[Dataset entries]
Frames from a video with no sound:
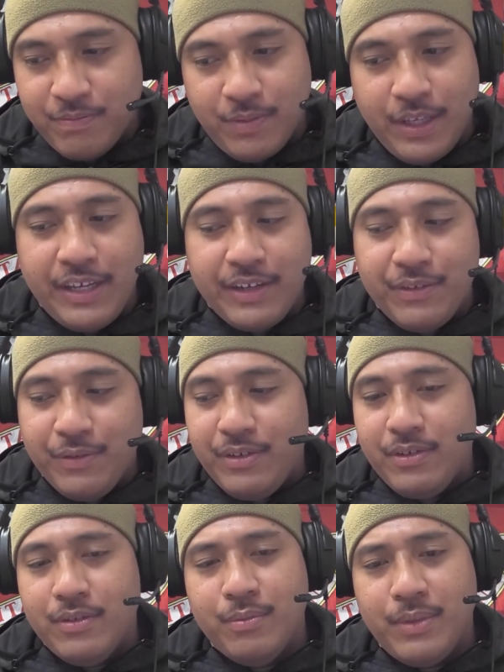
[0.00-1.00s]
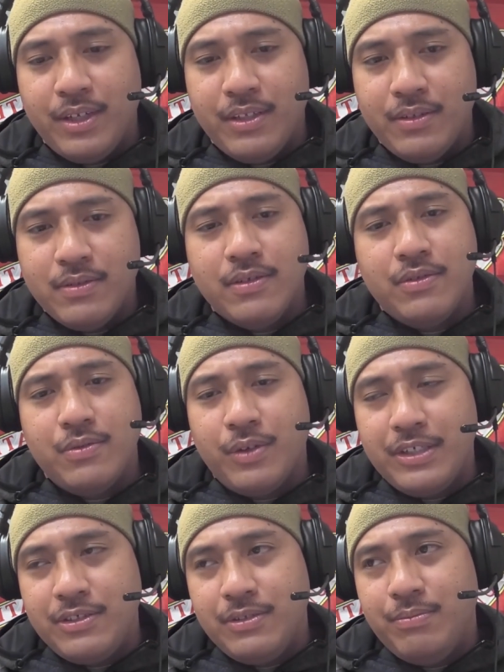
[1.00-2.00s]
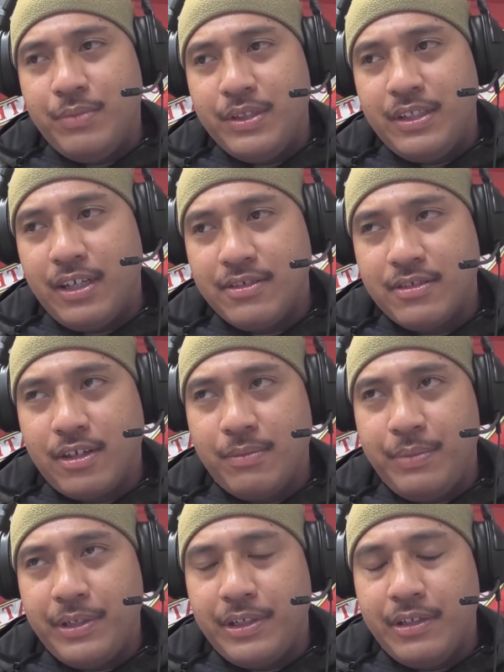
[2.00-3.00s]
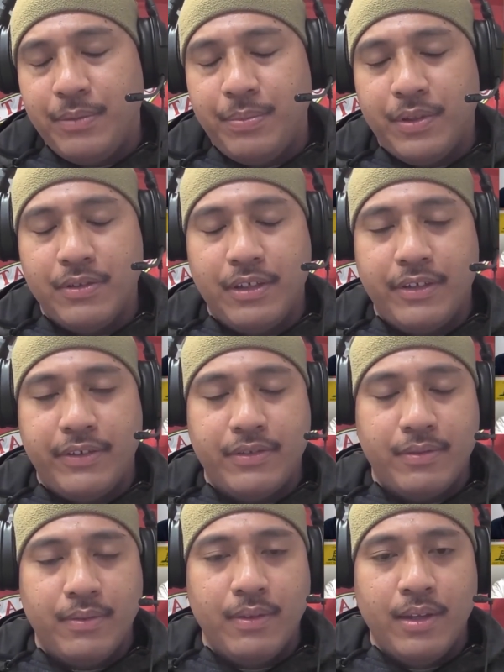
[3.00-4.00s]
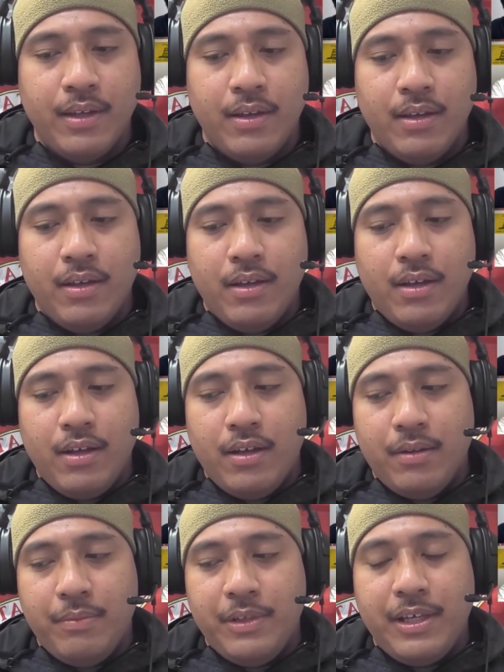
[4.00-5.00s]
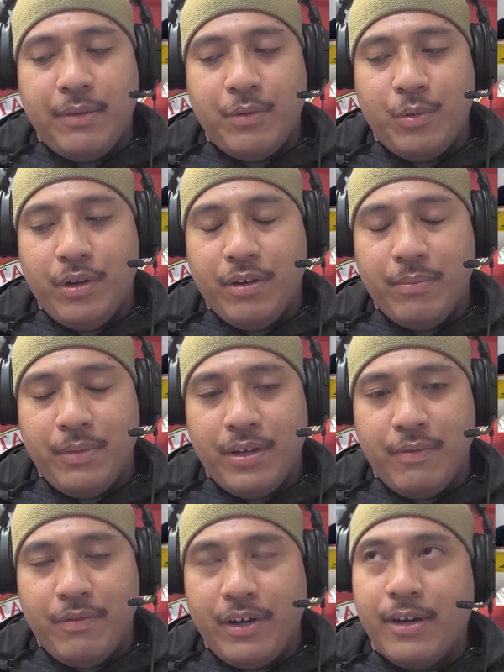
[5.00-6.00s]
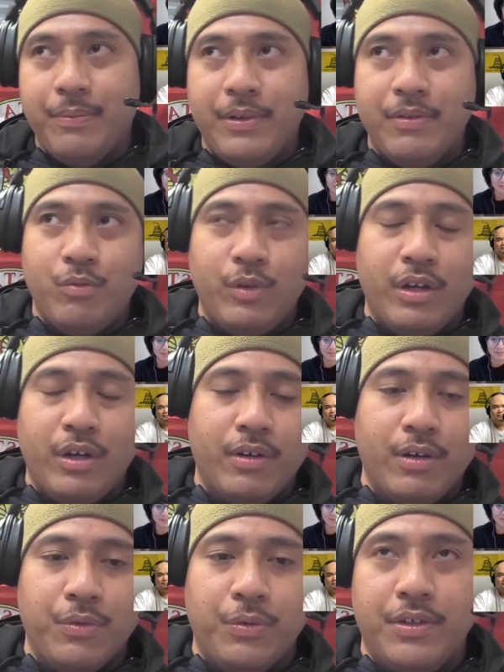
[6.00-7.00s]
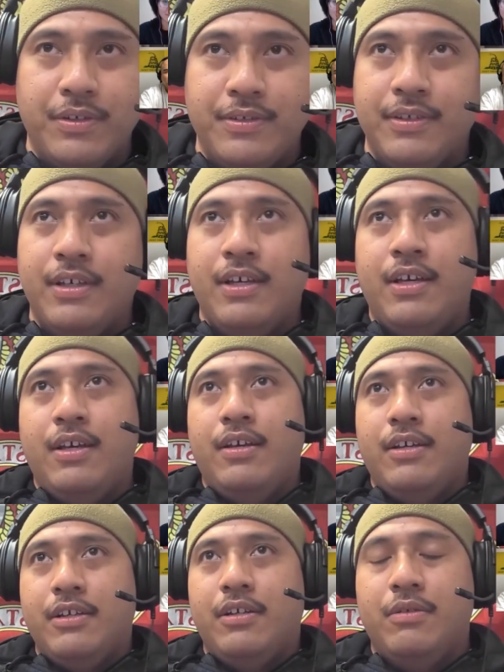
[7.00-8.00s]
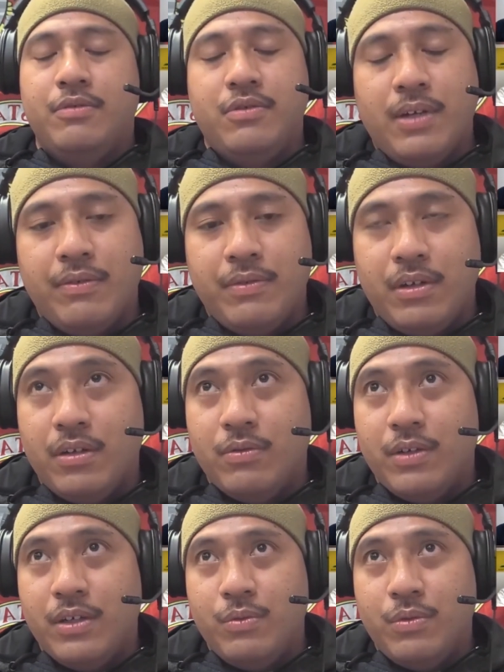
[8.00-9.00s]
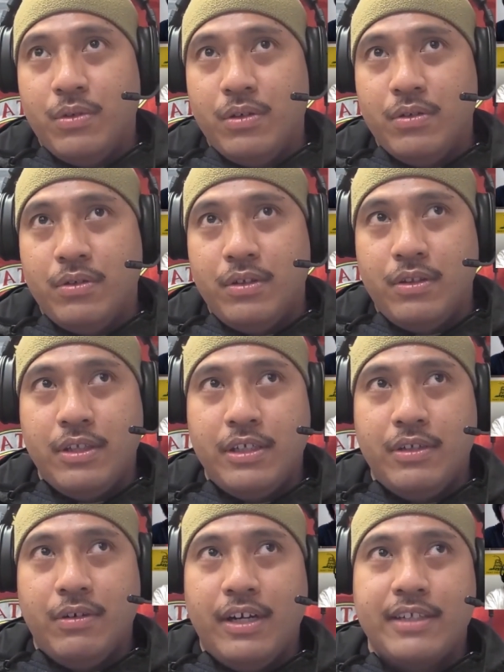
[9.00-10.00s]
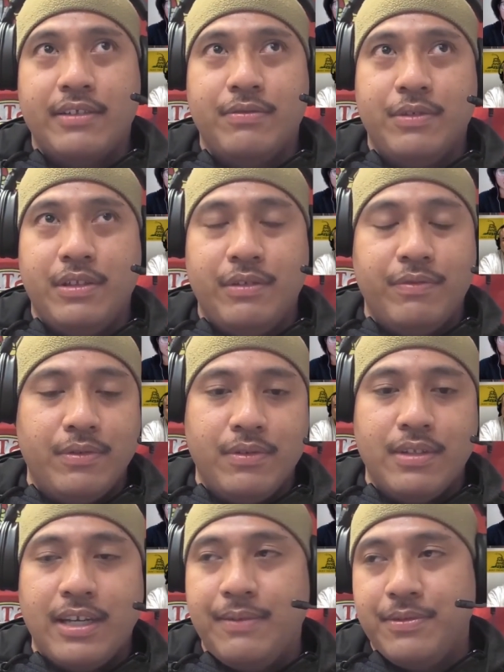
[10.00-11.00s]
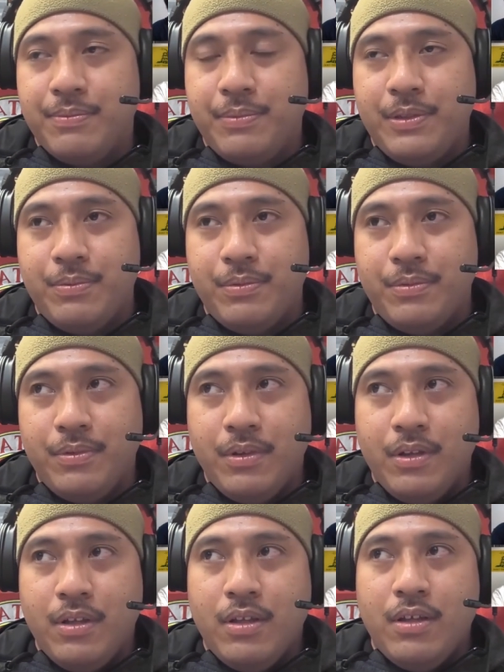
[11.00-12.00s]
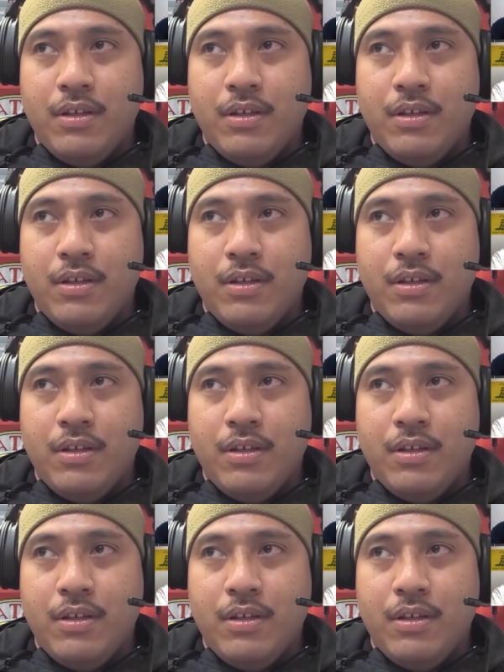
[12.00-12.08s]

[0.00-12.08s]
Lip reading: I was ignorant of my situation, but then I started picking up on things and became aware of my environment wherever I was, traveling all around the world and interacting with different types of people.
--
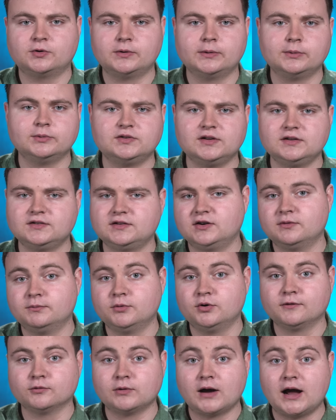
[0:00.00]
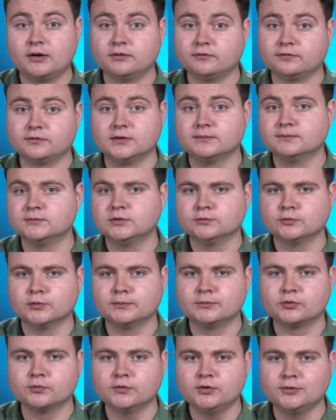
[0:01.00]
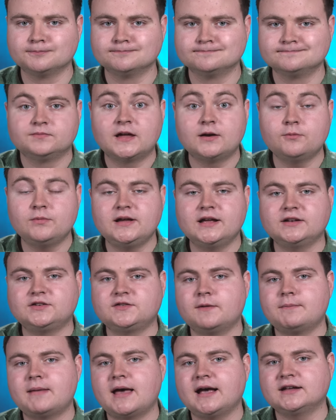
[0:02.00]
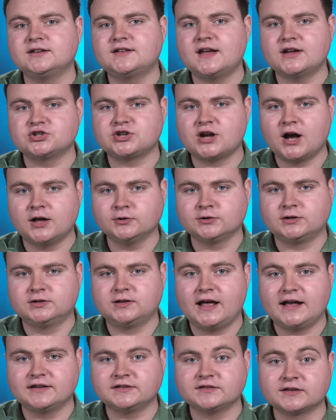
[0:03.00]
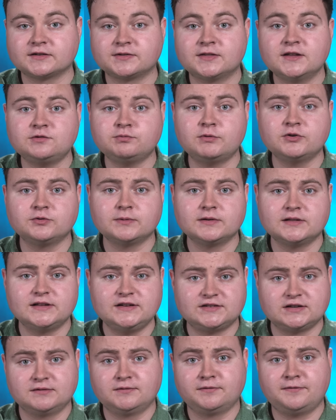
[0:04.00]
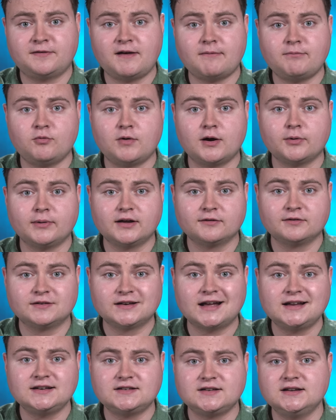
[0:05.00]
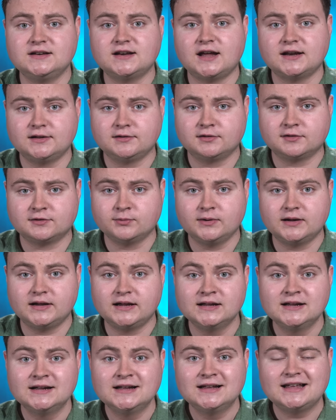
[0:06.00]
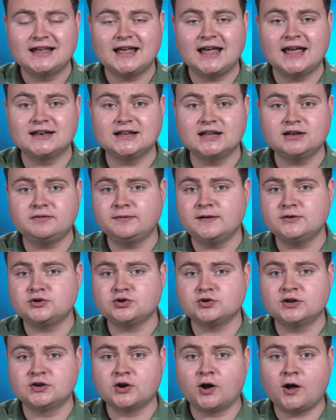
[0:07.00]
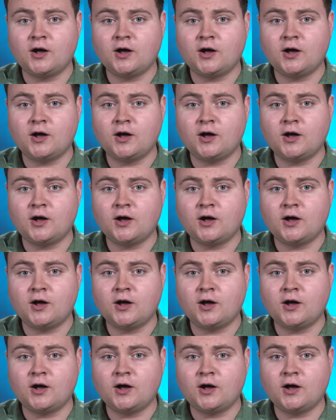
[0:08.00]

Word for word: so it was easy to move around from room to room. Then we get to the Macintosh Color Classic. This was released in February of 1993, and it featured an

Task goal | Print an exact copy of the lines above, from the one containing "Frames from a" through the one containing "Lip reading: I", and leave out the pictures.

Solution |
Frames from a video with no sound:
[0.00-1.00s]
[1.00-2.00s]
[2.00-3.00s]
[3.00-4.00s]
[4.00-5.00s]
[5.00-6.00s]
[6.00-7.00s]
[7.00-8.00s]
[8.00-9.00s]
[9.00-10.00s]
[10.00-11.00s]
[11.00-12.00s]
[12.00-12.08s]

[0.00-12.08s]
Lip reading: I was ignorant of my situation, but then I started picking up on things and became aware of my environment wherever I was, traveling all around the world and interacting with different types of people.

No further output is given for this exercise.